The educationist also revealed that the old Yaba High College’s facilities and building, established in 1932, were used to commence Yaba Technical Institute in 1948.
According to him, Nigeria now has more than 197 federal, state, private, polytechnics and monotechnics today.
While listing some challenges faced by polytechnic education, Adesemoye enumerated the albatross of feeder schools, government’s lackadaisical attitude and the not so encouraging attitude of the National Board for Technical Education as regulator.
He also stated that most graduates are now after certification more than education.
“Nowadays, education is a mere social status. A situation where you find students prioritising certificates at the expense of good education.
“The labour market is not also helping matters due to the HND and BSc dichotomy,” he submitted.
The lecturer also said that polytechnic graduates are the most relevant in a developing economy like Nigeria and there is a dire need to rejig the syllabi with the belief that skillsets must meet up with current and emerging needs set. And not the other way round.
“In line with the National Policy on Education, polytechnic education is tilted towards competency- based skill acquisition and sound scientific knowledge.
“But the government is sleeping on a moving bicycle. It’s unfortunate that the government pays lip service to education in Nigeria; especially technical education. What we have now is a disarticulated knowledge system.
“First, not all students must be in tertiary institutions, we need to face that fact. Secondly, in this situation, self development surely is the best development. But the result of this is brain drain.
When it was pointed out that it was generally believed that if you did not attend a tertiary institution, you are regarded as an illiterate, he responded that government only needs to create an enabling environment.
“If you check the first point on my suggestion for a way forward, government should only create enabling environment in tax reduction, grants, loans, etc and hands off tertiary education.
“This may sound ridiculous, but we need to be realistic here. If not for Tertiary Education Trust Fund (TETFund), some state polytechnics could not boast of any capital project in the last 20 years,” he said.
While using LASPOTECH students invention of ventilators for example, the lecturer explained that the students were ready to do more with necessary government support.
“Out of nothing, they are creating something to support the government.

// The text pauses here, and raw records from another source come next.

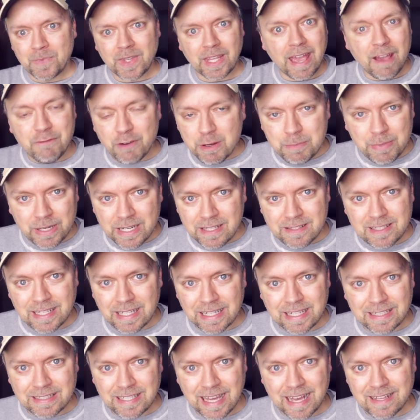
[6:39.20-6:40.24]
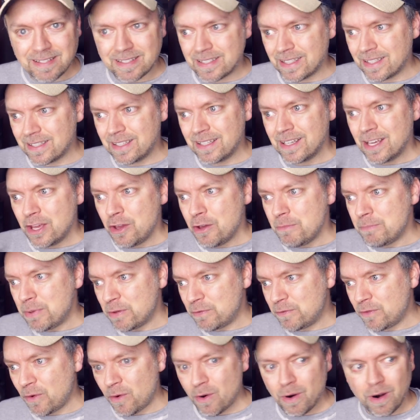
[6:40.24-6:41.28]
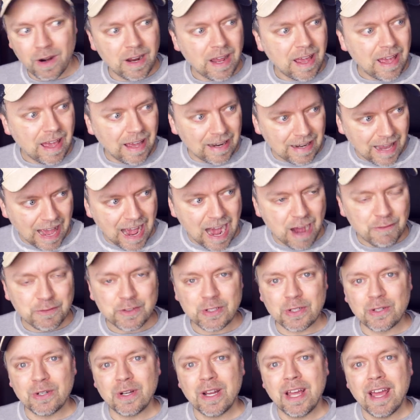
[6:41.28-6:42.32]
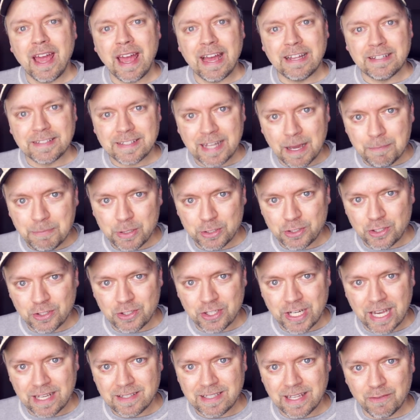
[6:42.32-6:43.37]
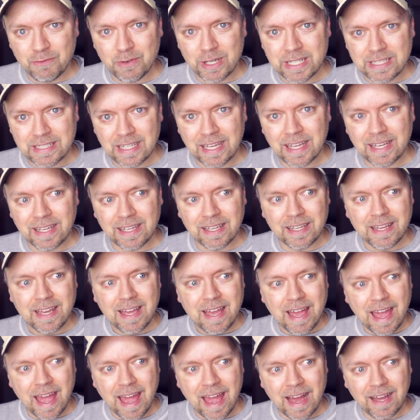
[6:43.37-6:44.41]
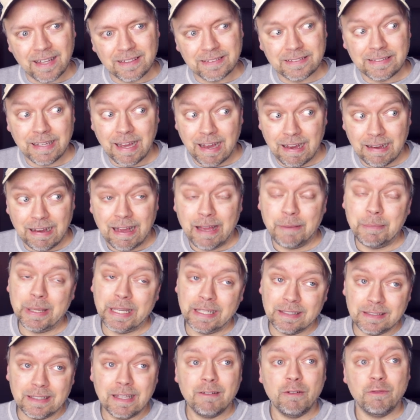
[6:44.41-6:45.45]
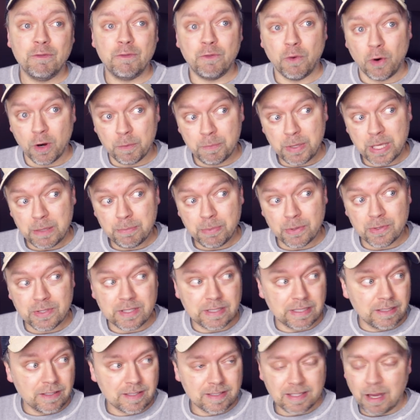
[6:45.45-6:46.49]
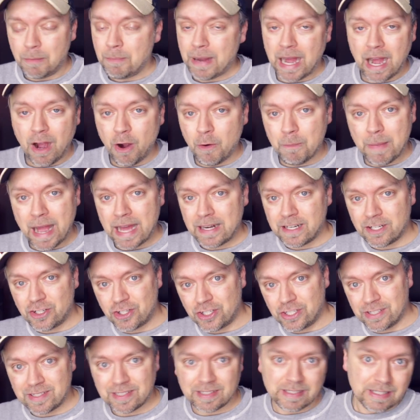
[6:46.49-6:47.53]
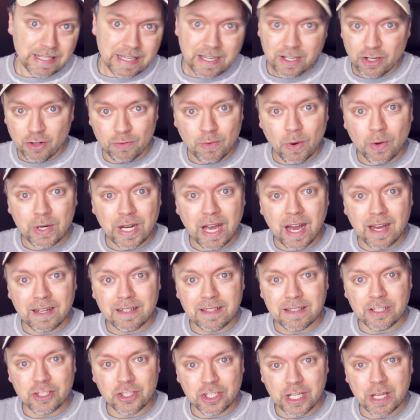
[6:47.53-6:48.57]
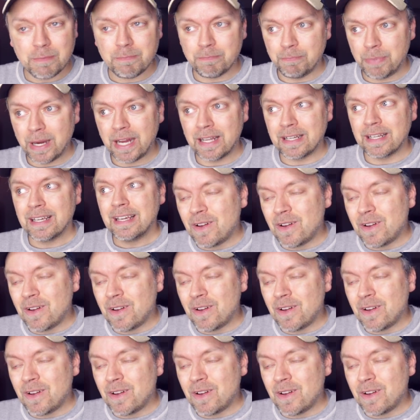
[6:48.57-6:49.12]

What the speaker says: everybody's getting tested before and after and temperature checks every day. And yeah, I mean, four people still somehow managed to sneak Corona onto the ship, but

These heroes of polytechnic education put together four machines that could help in flattening the curve of C19. If you watch the video below, you will realise it is something to be proud of.”

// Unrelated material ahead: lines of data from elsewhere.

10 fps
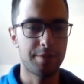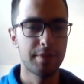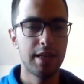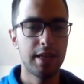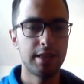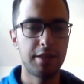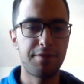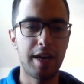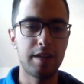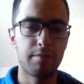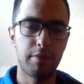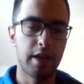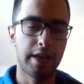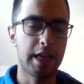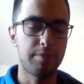define
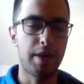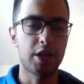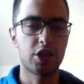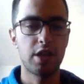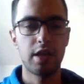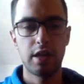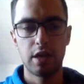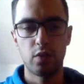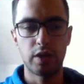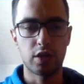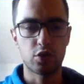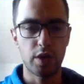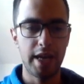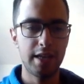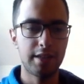get batch with
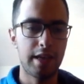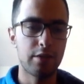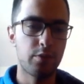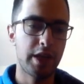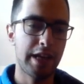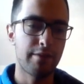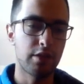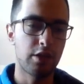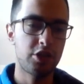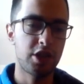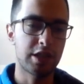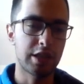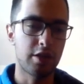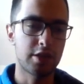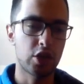train. Then we have logit
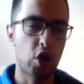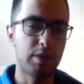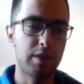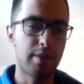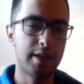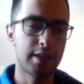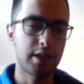slots optimizer,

Aside policy somersault, Adesemoye reasoned that the major fact remains that the political elites do not understand that there must be a serious connection between our education (especially endogenous innovation training) and the economy.
On the way forward, the respected lecturer advocated for the total reform in the education sector, which include laying more emphasis on Productive Science and Technology (PS&T) Policy, and encouraging endogenous innovation process.